Mark Cuban is turning his fire on the U.S. healthcare industry, arguing that rampant overbilling and deceptive practices by insurers and providers could generate massive federal revenue — if anyone bothered to hold them to account.
“If we fined insurers and providers $100 every time they over-billed, incorrectly denied care or misrepresented any amount of patient out of pocket, we could pay off the national debt,” the billionaire entrepreneur wrote on X last week.
Cuban said the system is stacked against ordinary Americans who are forced to fight through a confusing web of invoices, denials and surprise medical costs. “They play on the fear and information asymmetry that exists in healthcare,” he wrote, urging a sweeping breakup of the biggest players in the industry.
“Break them up. Make them divest non insurance companies,” he said. “And when we are done with the insurance companies, we go to the hospitals and then to the pharma wholesalers. Break em up. Make the markets efficient again.”
If we fined insurers and providers $100 every time they over-billed, incorrectly denied care or misrepresented any amount of patient out of pocket, we could pay of the national debt
— Mark Cuban (@mcuban) December 24, 2025
They play on the fear and information asymmetry that exists in healthcare
Break them up. Make… https://t.co/yc83T2tHs6
Cuban was responding to a post by Scalpel Policy Solutions founder Tanner Aliff, who drew attention to new state laws allowing patients to get “deductible credit” when they pay lower cash prices instead of inflated insurance rates. Aliff said the changes let people save money while still having those payments count toward their yearly deductible.
Aliff explained that rather than “blowing through your entire deductible over a $6,000.00 MRI fee,” patients in some states can now pay roughly $300 in cash for the same scan and still receive deductible credit. He noted that only four states — Texas, Indiana, Tennessee and Oregon — have adopted some form of this policy so far.

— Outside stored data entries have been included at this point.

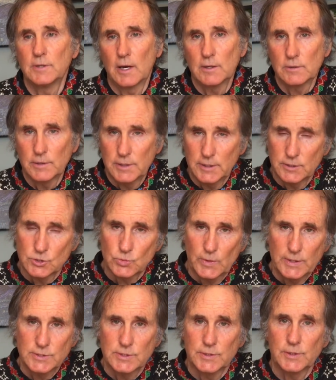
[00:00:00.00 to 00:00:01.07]
It not only
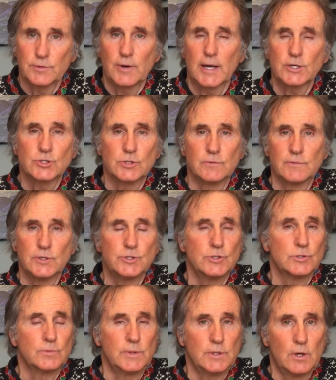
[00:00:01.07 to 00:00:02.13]
swings in the direction of
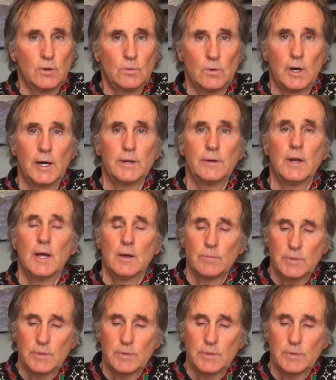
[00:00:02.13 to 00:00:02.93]
issues we don't want,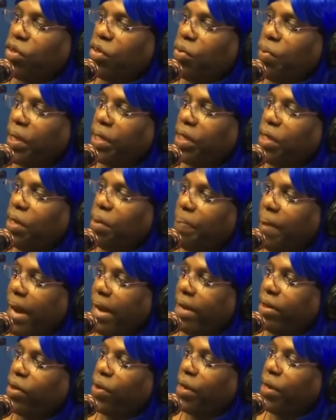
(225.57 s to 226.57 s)
you better get a bite
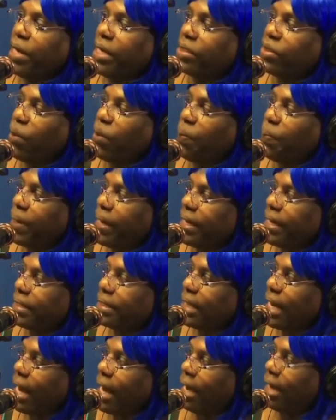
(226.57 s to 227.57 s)
of your ass gonna pass
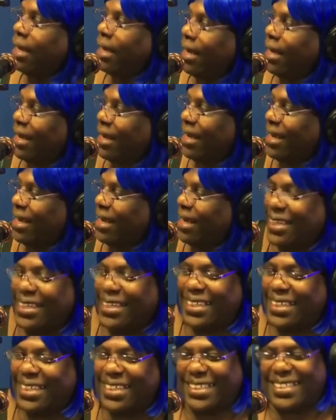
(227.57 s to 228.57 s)

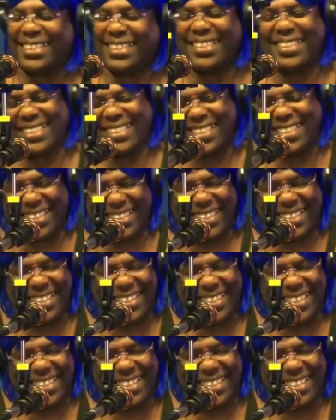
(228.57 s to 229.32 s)
out.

Cuban applauded the move and pushed for it to be expanded nationwide. “If cash pay for all [health care] could be counted against your deductible, we all could shop and save money. If your state isn’t on this list, ask your congressman why not,” he said.
Not everyone was convinced the idea would work in the real world. “That you believe that consumers can actually execute this, in a coordinated fashion, makes you delusional,” financial planner Jae Oh shot back. “You have clearly not spoken to real people with any illness. This messaging is doing more harm than good.”
“It happens already. I email and talk to people who buy from Cost Plus all the time,” Cuban replied, referring to his online pharmacy. “I pay deductibles for people all the time. I help people get their [prior authorizations] overturned. All the time. The hardest part is having them count against their deductible.”
With healthcare costs continuing to surge, Cuban and other reform advocates argue that giving patients transparent pricing and fewer barriers could finally bring real accountability to a broken system. Whether more states adopt these policies may end up being a crucial test of how far the movement can go.